This playbook focuses on **SGLang**; consult each project’s documentation for model support matrices and quantization modes.

## Step 3. Pull the SGLang container

Pull the SGLang container image with CUDA 13.0 support (required for Blackwell SM103):

```bash
docker pull lmsysorg/sglang:latest-cu130
```

## Step 4. Identify the GB300 GPU

Identify the GB300's device index:

```bash
nvidia-smi --query-gpu=index,name --format=csv,noheader
```

Look for the row showing `NVIDIA GB300`. Note its index — on DGX Station the GB300 may be at index `0` or `1` depending on configuration.
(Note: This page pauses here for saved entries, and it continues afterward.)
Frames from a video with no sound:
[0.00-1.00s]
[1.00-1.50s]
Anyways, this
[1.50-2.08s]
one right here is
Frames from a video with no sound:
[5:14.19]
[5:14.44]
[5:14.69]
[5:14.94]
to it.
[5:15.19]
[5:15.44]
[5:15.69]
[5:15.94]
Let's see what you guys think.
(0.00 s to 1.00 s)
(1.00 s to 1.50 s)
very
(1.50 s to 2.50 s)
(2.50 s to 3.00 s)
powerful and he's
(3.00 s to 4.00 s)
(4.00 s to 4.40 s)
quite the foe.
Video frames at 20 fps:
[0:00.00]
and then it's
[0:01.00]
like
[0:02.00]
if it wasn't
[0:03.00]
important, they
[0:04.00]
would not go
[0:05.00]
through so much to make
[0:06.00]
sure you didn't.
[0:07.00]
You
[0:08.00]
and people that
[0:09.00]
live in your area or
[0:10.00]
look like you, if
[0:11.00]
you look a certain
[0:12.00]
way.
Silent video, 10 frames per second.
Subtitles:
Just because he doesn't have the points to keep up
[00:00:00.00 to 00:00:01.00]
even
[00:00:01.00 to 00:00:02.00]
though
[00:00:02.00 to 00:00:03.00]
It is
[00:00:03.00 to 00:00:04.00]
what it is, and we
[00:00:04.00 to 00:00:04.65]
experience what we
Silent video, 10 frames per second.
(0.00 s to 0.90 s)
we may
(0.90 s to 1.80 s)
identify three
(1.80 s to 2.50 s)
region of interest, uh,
If `nvidia-smi` shows only a single GB300, you can simply use `--gpus all` in the next step.

## Step 5. Start SGLang server

Launch the SGLang server. The flags below are tuned for GB300 (Blackwell SM103) — see notes after the command:

```bash
## Use --gpus all on a single-GPU Station, or --gpus '"device=N"' with the
## index from Step 4 if multiple GPUs are present.
docker run -d \
  --name sglang-server \
  --gpus all \
  --ipc host \
  --cap-add SYS_NICE \
  --ulimit memlock=-1 \
  --ulimit stack=67108864 \
  -p 30000:30000 \
  -e HF_TOKEN="$HF_TOKEN" \
  -v "$HOME/.cache/huggingface/hub:/root/.cache/huggingface/hub" \
  lmsysorg/sglang:latest-cu130 \
  sglang serve --model-path "$MODEL_HANDLE" \
    --host 0.0.0.0 \
    --port 30000 \
    --context-length $MAX_MODEL_LEN \
    --mem-fraction-static 0.85 \
    --attention-backend flashinfer \
    --enable-cache-report
```

> [!IMPORTANT]
> **Why these flags on GB300:**
> - `--attention-backend flashinfer` — the auto-selected `trtllm_mha` backend currently fails CUDA-graph capture on Blackwell SM103 with `buildNdTmaDescriptor` errors; `fa3` is also rejected (it requires SM ≤ 90). FlashInfer is the safe default.
> - `--cap-add SYS_NICE` — lets SGLang set NUMA affinity; otherwise the server logs a warning on every launch.
> - `--enable-cache-report` — populates `usage.prompt_tokens_details.cached_tokens` in OpenAI-style responses so the benchmark in Step 9 can report cached prefill tokens.

Check the server logs:

```bash
docker logs -f sglang-server
```

Wait for the server to show it is ready:

```
INFO:     Uvicorn running on http://0.0.0.0:30000
```

Press `Ctrl+C` to exit the log view.

> [!NOTE]
> First launch downloads the model and captures CUDA graphs. Plan for ~10–15 min for `Qwen/Qwen3-8B` and ~30–45 min for `Qwen/Qwen3.6-35B-A3B` before the server is ready. Subsequent starts are faster thanks to cached weights and compiled artifacts.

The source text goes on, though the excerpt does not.